The Boston Jew can be reached at TheBostonJew@gmail.com or in his living room.
Boston Jew is an extremely physically-dominant and intimidating man. Were it not for a nagging in-grown toe-nail, he would likely be a three-sport pro athlete at this time. Setting his compass, and planning his life, according to the path of stardom he was on, he simply saw no reason to acquire the skills necessary to work a normal job or fraternize with people in a normal way. It has taken him several years to accept that with his life-threatening ailment being a constant liability and a life-long battle, he will never return to the athletic prominence he once knew; often times scoring 5 to 6 goals in 4th grade recess soccer, far surpassing the 0.67 goals per game of Pele, giving him the single greatest goals per game average in the world, were he a professional athlete at the time.

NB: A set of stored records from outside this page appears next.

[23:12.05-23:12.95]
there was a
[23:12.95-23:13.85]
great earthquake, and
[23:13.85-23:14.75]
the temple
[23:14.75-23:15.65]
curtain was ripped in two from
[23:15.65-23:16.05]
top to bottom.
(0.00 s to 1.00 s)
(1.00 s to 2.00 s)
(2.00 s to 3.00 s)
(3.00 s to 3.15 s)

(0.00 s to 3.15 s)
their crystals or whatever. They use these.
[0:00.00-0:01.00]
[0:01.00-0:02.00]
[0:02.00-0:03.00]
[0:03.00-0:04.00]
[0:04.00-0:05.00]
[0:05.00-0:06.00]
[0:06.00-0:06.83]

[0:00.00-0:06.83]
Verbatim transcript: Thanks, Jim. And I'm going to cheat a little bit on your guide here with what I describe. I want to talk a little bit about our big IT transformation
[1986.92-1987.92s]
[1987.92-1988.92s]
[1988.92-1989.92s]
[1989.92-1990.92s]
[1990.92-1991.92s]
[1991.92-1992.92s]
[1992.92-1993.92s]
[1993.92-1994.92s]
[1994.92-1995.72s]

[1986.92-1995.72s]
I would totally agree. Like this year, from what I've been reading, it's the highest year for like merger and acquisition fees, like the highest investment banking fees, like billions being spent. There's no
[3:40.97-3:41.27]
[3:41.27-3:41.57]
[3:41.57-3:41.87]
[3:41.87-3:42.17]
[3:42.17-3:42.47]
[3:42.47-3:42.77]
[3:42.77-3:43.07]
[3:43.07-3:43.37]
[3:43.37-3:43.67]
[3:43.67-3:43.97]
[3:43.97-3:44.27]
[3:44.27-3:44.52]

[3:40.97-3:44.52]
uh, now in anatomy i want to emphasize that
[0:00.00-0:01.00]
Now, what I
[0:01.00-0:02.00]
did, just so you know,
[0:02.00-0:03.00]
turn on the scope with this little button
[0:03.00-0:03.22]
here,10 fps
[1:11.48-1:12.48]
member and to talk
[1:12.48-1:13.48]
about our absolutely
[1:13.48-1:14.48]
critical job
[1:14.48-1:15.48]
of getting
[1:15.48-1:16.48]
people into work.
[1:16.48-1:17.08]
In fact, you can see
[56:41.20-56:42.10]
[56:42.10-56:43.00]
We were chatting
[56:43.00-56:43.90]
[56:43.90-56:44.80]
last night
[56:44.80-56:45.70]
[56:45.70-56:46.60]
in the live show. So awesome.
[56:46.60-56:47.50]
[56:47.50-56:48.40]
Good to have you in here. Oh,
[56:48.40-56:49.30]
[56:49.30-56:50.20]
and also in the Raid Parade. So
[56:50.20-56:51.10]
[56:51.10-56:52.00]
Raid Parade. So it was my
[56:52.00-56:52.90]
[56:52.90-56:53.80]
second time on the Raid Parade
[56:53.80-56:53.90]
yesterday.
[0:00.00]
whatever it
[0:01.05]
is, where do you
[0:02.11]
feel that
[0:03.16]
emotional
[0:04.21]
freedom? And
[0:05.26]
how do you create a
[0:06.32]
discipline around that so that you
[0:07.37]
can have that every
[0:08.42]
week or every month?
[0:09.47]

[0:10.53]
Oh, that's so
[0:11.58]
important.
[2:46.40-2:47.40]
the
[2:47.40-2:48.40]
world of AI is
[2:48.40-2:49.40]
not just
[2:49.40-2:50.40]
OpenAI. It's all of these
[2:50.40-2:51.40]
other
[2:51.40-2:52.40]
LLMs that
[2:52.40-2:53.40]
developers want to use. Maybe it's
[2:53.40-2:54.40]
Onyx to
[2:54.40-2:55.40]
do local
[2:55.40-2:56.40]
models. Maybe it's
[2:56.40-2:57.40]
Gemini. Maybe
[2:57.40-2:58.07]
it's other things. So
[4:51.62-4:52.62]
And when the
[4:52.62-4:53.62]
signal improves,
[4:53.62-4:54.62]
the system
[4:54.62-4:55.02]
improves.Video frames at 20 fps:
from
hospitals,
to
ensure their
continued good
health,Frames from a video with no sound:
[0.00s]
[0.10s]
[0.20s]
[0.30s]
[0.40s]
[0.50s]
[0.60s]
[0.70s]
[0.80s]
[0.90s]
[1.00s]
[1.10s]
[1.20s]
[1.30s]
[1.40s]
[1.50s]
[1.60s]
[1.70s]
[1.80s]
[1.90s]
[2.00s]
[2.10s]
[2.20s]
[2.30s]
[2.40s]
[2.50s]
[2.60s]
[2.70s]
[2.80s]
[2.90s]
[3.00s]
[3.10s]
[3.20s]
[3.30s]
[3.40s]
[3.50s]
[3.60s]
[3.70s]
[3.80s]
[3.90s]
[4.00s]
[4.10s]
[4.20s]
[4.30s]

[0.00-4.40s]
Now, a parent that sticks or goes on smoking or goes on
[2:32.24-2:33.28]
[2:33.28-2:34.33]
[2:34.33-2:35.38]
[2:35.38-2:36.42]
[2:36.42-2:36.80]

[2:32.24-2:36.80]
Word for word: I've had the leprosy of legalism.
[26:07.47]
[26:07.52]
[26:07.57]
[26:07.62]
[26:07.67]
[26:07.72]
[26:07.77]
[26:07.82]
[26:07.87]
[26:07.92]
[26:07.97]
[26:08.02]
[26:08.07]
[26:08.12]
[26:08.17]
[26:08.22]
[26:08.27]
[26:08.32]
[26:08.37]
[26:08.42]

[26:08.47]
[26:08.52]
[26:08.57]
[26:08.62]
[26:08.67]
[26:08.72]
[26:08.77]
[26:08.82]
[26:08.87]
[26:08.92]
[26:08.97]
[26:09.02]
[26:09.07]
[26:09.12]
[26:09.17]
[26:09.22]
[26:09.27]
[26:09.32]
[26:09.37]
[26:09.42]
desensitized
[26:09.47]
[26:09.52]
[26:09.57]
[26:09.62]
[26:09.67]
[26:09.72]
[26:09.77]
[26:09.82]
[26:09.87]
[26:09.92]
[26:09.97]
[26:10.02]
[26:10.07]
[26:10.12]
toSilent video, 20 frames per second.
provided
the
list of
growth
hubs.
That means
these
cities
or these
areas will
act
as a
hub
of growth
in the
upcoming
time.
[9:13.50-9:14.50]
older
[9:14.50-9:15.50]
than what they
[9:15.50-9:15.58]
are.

Now, Boston Jew is setting out to dominate an equally important, yet slightly less acclaimed field, small-cap internet blogging (blogging to no more than 10-15 unique hits per month). Boston Jew's blog does not just offer relief through calming verbiage, he also offers his service in divorce mediation, and virtual pet warehousing. He will accept several types of payment for these services: paypal, personal check, cash, food with little to no fiber, thread of red or teal colors, underwear; used or new, preferably used, or Fruity Toody Toody O's, Boston Jew's favorite cereal.
Boston Jew is passionate about his new profession. He turned down extremely lucrative offers for 'cadaver modeling,' 'bosley hair-treatment test-subject,' and numerous others of incredible prestige. He has been offered ten's of thousands of dollars to be dismantled and sold for his raw goods on the black market, an offer he was fully-prepared to accept, when negotiations broke down as to the future use of his left foot, the foot that has made him famous around the world scoring goal after goal; bringing the young to their knees and the old to their feet in astonishment at his pure talent.
Boston Jew has been named "One of the World's Sexiest One People," by the world's most popular magazine, whom wishes to remain anonymous. At age 9, he was awarded with the trophy of "camper of the week" by Ron Tookey's Fat Camp, for his one week loss of 17 pounds, after getting salmonella poisoning and vomiting more than 42 times, being hospitalized for "gross-malnourishment" and "late-stage balding." He was subsequently asked to leave the camp for his next week's gain of more than 22 pounds, even though it was purely water-weight, as he could no longer consume solid food due to ravaging sores on his intestine from the systemic binging and purging taught by Ron Tookey himself. "It's better to be dead than fat" Ron would always say. Boston Jew agrees.
Boston Jew is an extremely tolerant man, of those which he approves. He does not like people of any particular girth. He does not like people who have more than the allotted amount of teeth. He also does not like, nor tolerate people who seem to possess a higher-than-average hair density on their calves, upper arms, or back.
Boston Jew's mission is to create shareholder value through implementation of best-business-practices, shrewd takeover tactics, and ruthless cost-cutting measures.
Boston Jew has one of the world's greatest business intellects.
Boston Jew is 6 foot 5, though he makes himself appear to be 5 foot 7, because he wants women to lust for him for who he really is, not his grand stature.
Boston Jew believes in giving his food scraps to the famished youth of the world. He does not believe in giving food scraps to the elderly, as he believes that by then they should have figured out how to subsist without nourishment. He follows through on his belief once a week, by storing his leftover food in air-tight packaging and rowing out several hundred yards into the ocean and floating his packages of food out to sea, where he is confident that illegal aliens attempting to enter our country on their dingeys, will find these packages and get the strength they need to push on.
Boston Jew believes that illegal aliens should be un-conditionally deported out of our country, but not before extensive torture, to ensure they never return.
Boston Jew was born in Israel and entered the United States through a tunnel at the Mexican border.
When Boston Jew isn't blogging here, he can be found browsing on his multiple PlentyOfFish.com accounts, or either of his DateACougar.com accounts. He is an avid basketball player, skateboarder, snowboarder, and surfer of Cambodian porn. He used to start every day with masturbation, but realized 'getting off' was his motivation for everything he did in life, and was thus spending the rest of the day staring at a brick wall. Now he masturbates at THE END of the day. Boston Jew's favorite appetizer is Romanian Caviar (fermented ear hair, in a mango, cottage cheese bouillabaisse) his favorite entree is raw oat groats, and his favorite drink is half tab-soda, half cashew oil.
Boston Jew is a graduate of Transylvania Tech University where he majored in 'fermentation of garlic as a means of survival,' and is currently pursuing his PhD and is yet to declare a major. He will graduate summa cum laude.